My mom forgot my birthday. Somewhat unlike the scene in Sixteen Candles, where Sam, dazed and confounded, wails, “I can’t believe this. They fucking forgot my birthday.” No, dear reader, not that kind of… I’ve got-five-other-kids-birthdays-to-remember-so-what-do-you-think..happens kind of not remembering. “Happy Birthday, my dearest Jodi,” just damn well didn’t happen this 42nd year. She just couldn’t remember to utter those words.
Moments before, I sat in the near empty lot of Bullet’s Bar returning my parent’s expected birthday message. Dad would’ve written on the calendar in super, small engineer precision handwriting to remind himself to call. I’d answer and hear him shaming himself for the late cardand check. “Here talk to Mom, he’d say as he passed the phone to her. I could see them, in my mind-sitting on the plaid couches in the family room, the TV typically now on volume level 42, with dad’s bad hearing. He’d have paged through the duct-taped phone book to dial my #504, pushing the buttons too hard not to be mad at them. Mom, sitting on her corner of the couch, would no longer be the manager of the card, the call. Seems like the minutes we’d spend catching up—they had become more like seconds.
“Joe, who’s this? On the phone?..Oh, Jodi, ok.” Jodi. Jodi, Jodi. I’d hear her whisper into the phone.
“Well, Hi, Jodi, ” she’d began.
“Hi, Mom. I’m just sitting here waiting to go into this bar.
“Oh, that’s nice. To meet your friends?”
“Yep. It’s my birthday, so we are going to listen to music and drink some beer.”
“Well, beer is always good. You having fun? Jodi?”
“Yea, I think it will be nice to go out for my birthday…Because it’s my birthday, Mom.”
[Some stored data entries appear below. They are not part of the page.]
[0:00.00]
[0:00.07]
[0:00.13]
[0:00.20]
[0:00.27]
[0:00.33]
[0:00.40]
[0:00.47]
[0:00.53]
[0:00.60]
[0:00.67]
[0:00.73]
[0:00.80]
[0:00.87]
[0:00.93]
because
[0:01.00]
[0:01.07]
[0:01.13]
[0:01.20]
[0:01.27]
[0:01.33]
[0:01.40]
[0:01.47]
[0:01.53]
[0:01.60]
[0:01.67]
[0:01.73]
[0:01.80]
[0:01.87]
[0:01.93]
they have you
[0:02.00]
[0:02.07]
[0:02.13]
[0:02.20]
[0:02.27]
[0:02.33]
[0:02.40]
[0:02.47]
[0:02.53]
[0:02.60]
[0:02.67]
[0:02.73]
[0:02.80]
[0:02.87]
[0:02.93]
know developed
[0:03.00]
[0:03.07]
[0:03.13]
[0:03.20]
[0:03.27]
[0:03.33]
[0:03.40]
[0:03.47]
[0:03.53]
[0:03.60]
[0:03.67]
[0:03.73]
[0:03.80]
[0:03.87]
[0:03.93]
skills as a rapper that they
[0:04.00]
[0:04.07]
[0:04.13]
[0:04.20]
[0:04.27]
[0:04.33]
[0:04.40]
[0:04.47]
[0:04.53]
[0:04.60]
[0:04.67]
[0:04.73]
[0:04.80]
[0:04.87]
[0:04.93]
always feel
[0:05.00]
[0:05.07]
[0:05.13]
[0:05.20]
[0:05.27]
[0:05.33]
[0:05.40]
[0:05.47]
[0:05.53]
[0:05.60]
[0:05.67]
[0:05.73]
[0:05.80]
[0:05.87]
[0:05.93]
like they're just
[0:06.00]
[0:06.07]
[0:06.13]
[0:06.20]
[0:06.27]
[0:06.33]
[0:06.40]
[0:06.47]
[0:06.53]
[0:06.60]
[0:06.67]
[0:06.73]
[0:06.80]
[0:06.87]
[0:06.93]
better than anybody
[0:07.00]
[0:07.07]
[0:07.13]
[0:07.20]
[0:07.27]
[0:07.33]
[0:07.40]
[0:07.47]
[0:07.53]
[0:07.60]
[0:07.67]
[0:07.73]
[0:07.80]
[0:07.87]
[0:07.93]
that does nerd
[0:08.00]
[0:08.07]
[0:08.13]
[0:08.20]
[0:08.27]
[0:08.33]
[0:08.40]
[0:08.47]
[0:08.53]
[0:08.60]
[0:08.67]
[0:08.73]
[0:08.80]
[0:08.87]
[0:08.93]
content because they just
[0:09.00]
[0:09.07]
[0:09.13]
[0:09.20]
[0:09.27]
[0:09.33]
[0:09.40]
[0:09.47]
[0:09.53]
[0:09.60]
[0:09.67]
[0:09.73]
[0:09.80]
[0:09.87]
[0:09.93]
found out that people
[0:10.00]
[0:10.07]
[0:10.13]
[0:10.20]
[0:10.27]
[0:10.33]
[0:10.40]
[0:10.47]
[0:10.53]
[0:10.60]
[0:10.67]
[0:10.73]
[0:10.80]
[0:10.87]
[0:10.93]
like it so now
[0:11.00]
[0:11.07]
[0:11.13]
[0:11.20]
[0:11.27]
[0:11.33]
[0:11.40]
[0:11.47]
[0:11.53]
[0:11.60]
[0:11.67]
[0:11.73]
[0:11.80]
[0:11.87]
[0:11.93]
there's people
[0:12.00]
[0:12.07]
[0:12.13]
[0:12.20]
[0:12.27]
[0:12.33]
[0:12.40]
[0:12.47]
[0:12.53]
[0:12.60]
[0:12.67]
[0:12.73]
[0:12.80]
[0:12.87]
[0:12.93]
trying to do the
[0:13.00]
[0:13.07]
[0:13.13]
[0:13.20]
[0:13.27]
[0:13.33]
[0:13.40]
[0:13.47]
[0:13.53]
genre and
“Oh, ok, well, have fun, Jodi.”
“Thanks, Mom. I love you.”
“Love you too, Jodi”
I sat there for a minute. Dropped my iPhone on the seat next to me and stared out across the street. The bar would be getting crowded soon. I could see the neighborhood guy placing the orange cones along the lot. I’d have to remember to give him a couple dollars to watch my shit box of a car, I’d thought to myself as I willed myself not to cry. I begged the tears in my eyes not to make a path down my face.
I was almost coaching her into saying, “Happy Birthday,” knowing she couldn’t do that. Like I was testing her or some such bullshit. Like my need for her to say it, superseded the compassion she needed from me. That’s the messed up part of this disease–you are always praying for the version of the person you’ve known your whole damn life. Someone totally different then shows up. One mind fuck after the other.
You are continually hoping that the woman who ordered your fudge cake from Jarosh’s bakery would phone it in. The one who’d bought you your Easy Bake, who scoured stores for your Barbie Dream House. The one who hang the “Happy Birthday” sign across the kitchen window. That that version of Mom, would somehow-poof–appear.
But. She doesn’t. She can’t. It’s funny, if I were able to talk to her about this, you want to what she’d say about all of this boo-hooingness? She’d say, “What are you going to do? Stick your head in the oven? Get on living, girl.”
Yea, I know, Mom. You would say that.